Where in the data does the word "frames" appear? Find those lines and copy them.

Start of DATA SHOWN

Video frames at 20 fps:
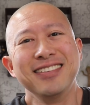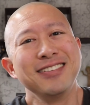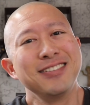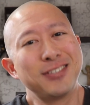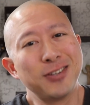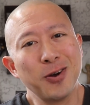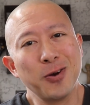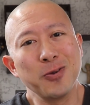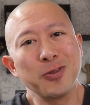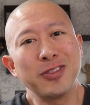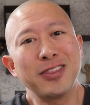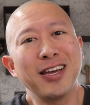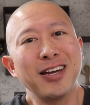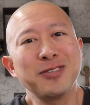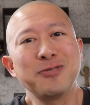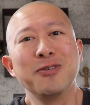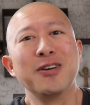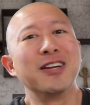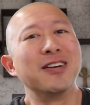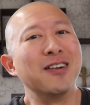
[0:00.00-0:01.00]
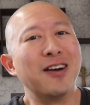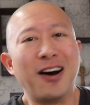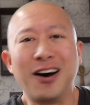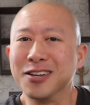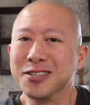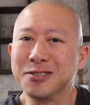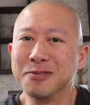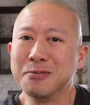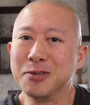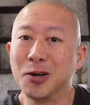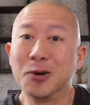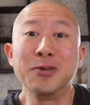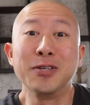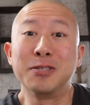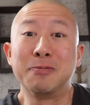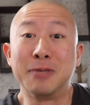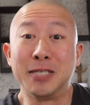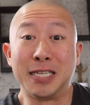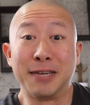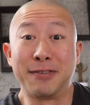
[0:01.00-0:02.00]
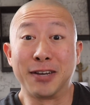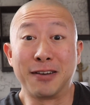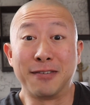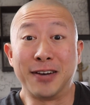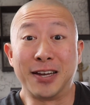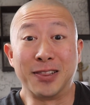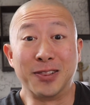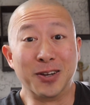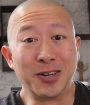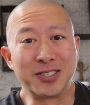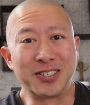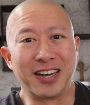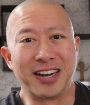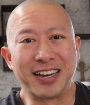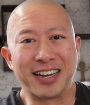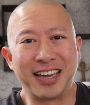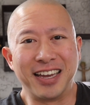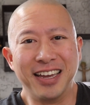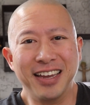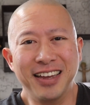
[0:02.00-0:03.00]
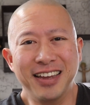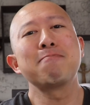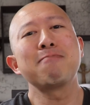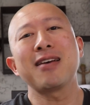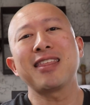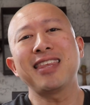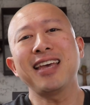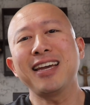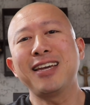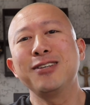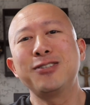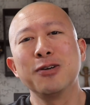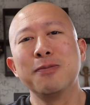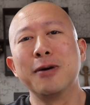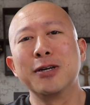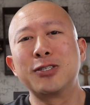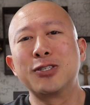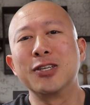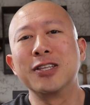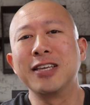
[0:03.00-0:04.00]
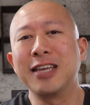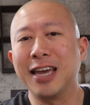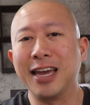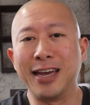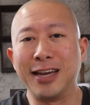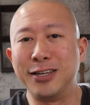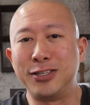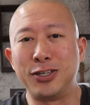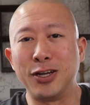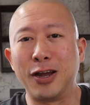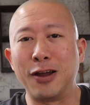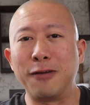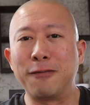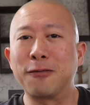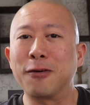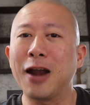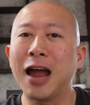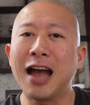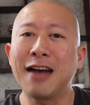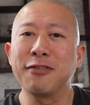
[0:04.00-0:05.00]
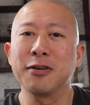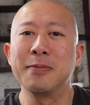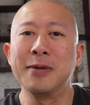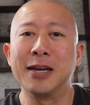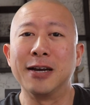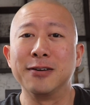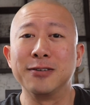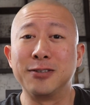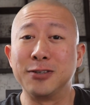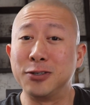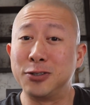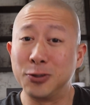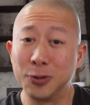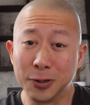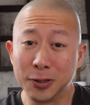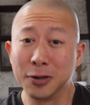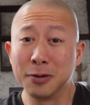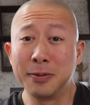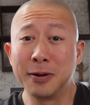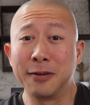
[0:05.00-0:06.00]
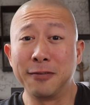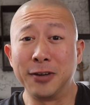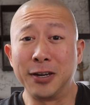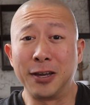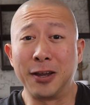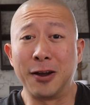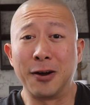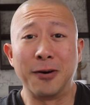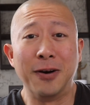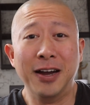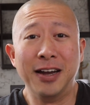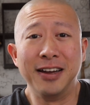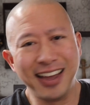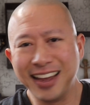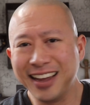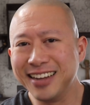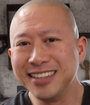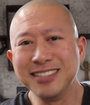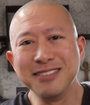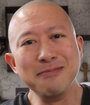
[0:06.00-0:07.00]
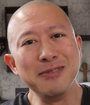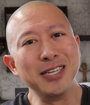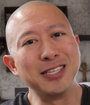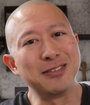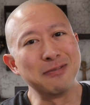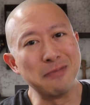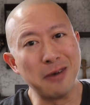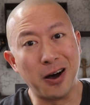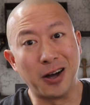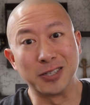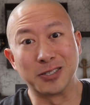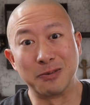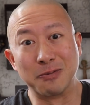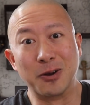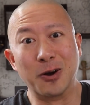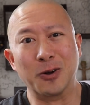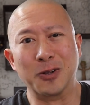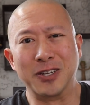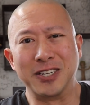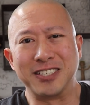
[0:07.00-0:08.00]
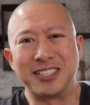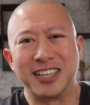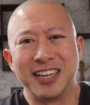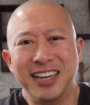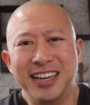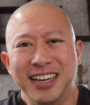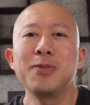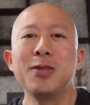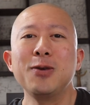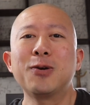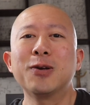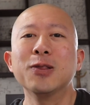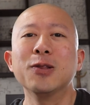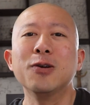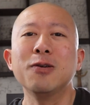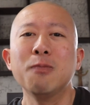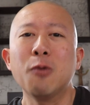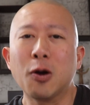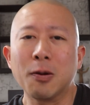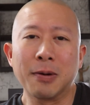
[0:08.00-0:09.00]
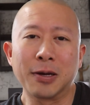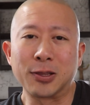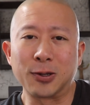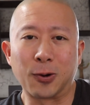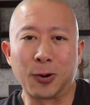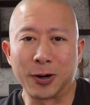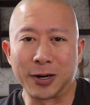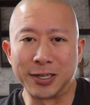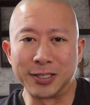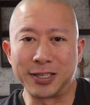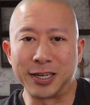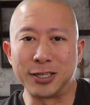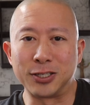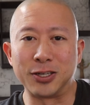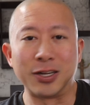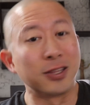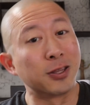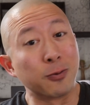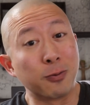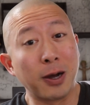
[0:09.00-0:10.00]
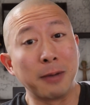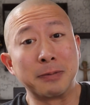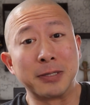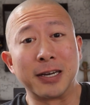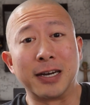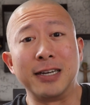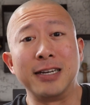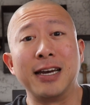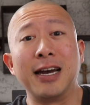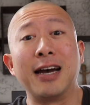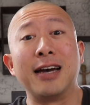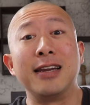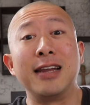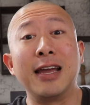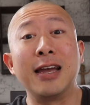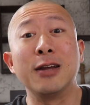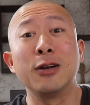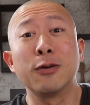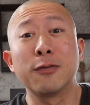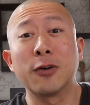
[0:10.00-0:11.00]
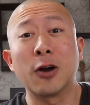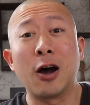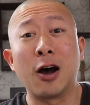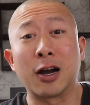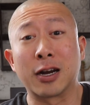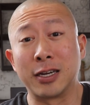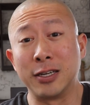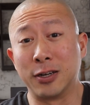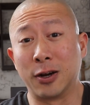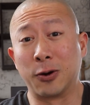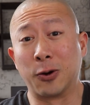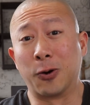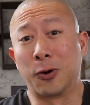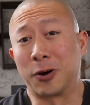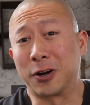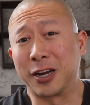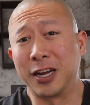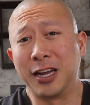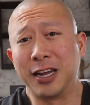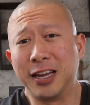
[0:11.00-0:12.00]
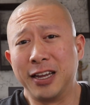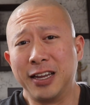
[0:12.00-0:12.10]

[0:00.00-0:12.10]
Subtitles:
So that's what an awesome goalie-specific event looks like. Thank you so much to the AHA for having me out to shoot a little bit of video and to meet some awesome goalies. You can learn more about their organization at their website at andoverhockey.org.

End of DATA SHOWN
Start of DATA SHOWN

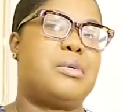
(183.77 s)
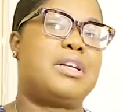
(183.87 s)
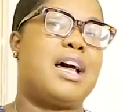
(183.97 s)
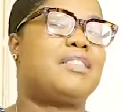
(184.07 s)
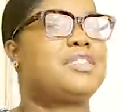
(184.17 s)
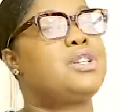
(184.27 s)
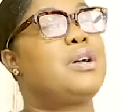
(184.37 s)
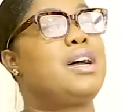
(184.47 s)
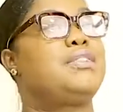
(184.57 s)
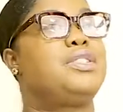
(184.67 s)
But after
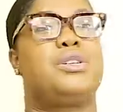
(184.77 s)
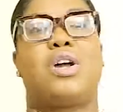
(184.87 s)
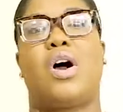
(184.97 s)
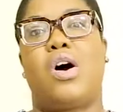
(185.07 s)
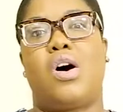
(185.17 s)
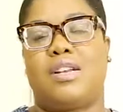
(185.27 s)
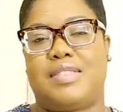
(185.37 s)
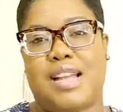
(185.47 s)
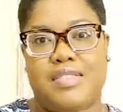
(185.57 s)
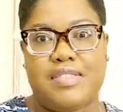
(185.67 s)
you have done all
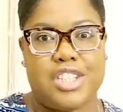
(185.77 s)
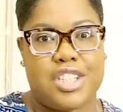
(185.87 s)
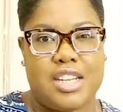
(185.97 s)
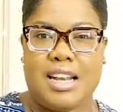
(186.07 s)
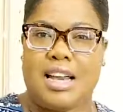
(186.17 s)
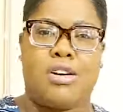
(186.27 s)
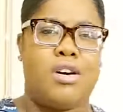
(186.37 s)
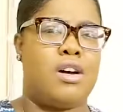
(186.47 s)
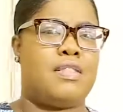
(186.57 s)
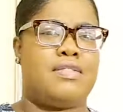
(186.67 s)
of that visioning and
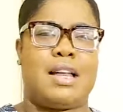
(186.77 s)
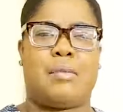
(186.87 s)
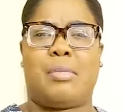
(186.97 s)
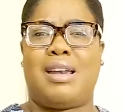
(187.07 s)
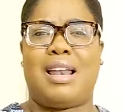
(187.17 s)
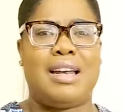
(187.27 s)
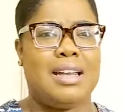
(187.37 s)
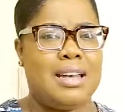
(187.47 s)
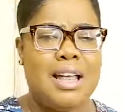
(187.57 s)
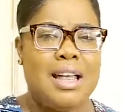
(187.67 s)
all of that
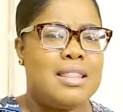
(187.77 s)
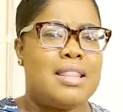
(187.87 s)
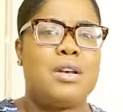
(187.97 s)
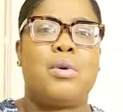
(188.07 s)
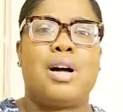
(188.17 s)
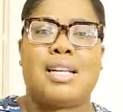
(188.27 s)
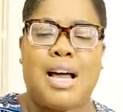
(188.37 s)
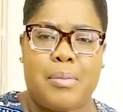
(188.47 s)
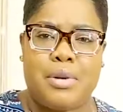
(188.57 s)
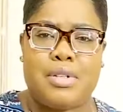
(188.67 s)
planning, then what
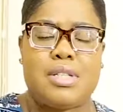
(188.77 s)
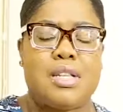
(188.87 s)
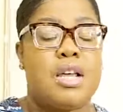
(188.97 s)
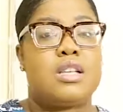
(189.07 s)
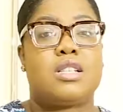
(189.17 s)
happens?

End of DATA SHOWN
Start of DATA SHOWN

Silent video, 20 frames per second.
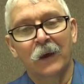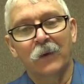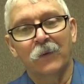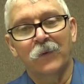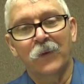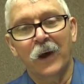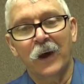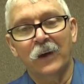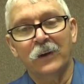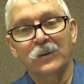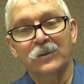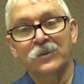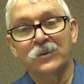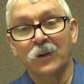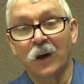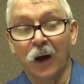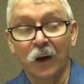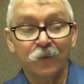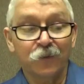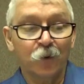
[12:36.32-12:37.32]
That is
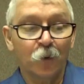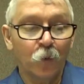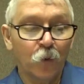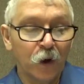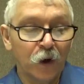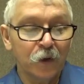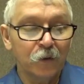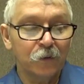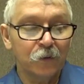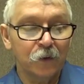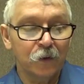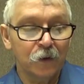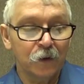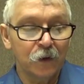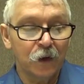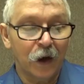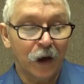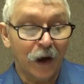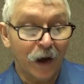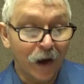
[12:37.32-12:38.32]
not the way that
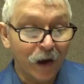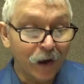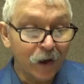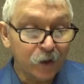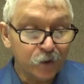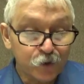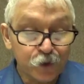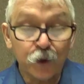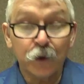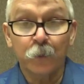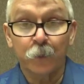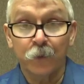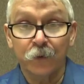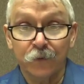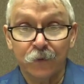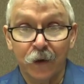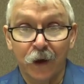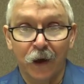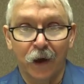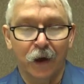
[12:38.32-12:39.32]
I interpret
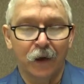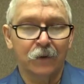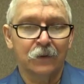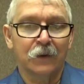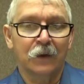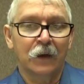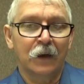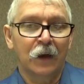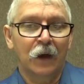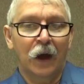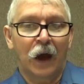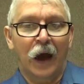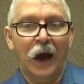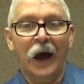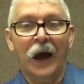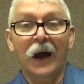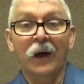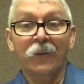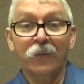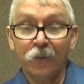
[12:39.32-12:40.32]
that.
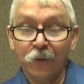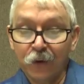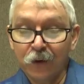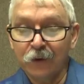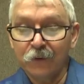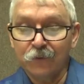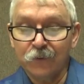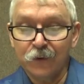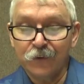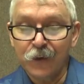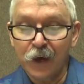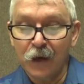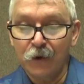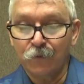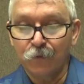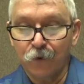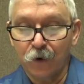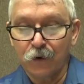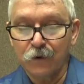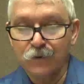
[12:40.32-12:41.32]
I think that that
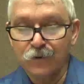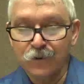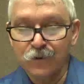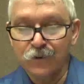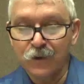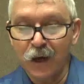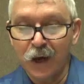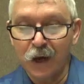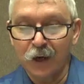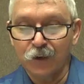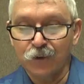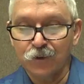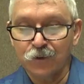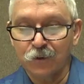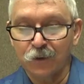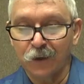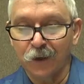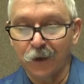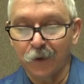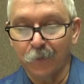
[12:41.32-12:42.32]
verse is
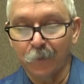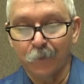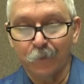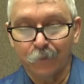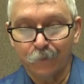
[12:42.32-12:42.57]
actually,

End of DATA SHOWN

### RESPONSE AREA
Video frames at 20 fps:
Silent video, 20 frames per second.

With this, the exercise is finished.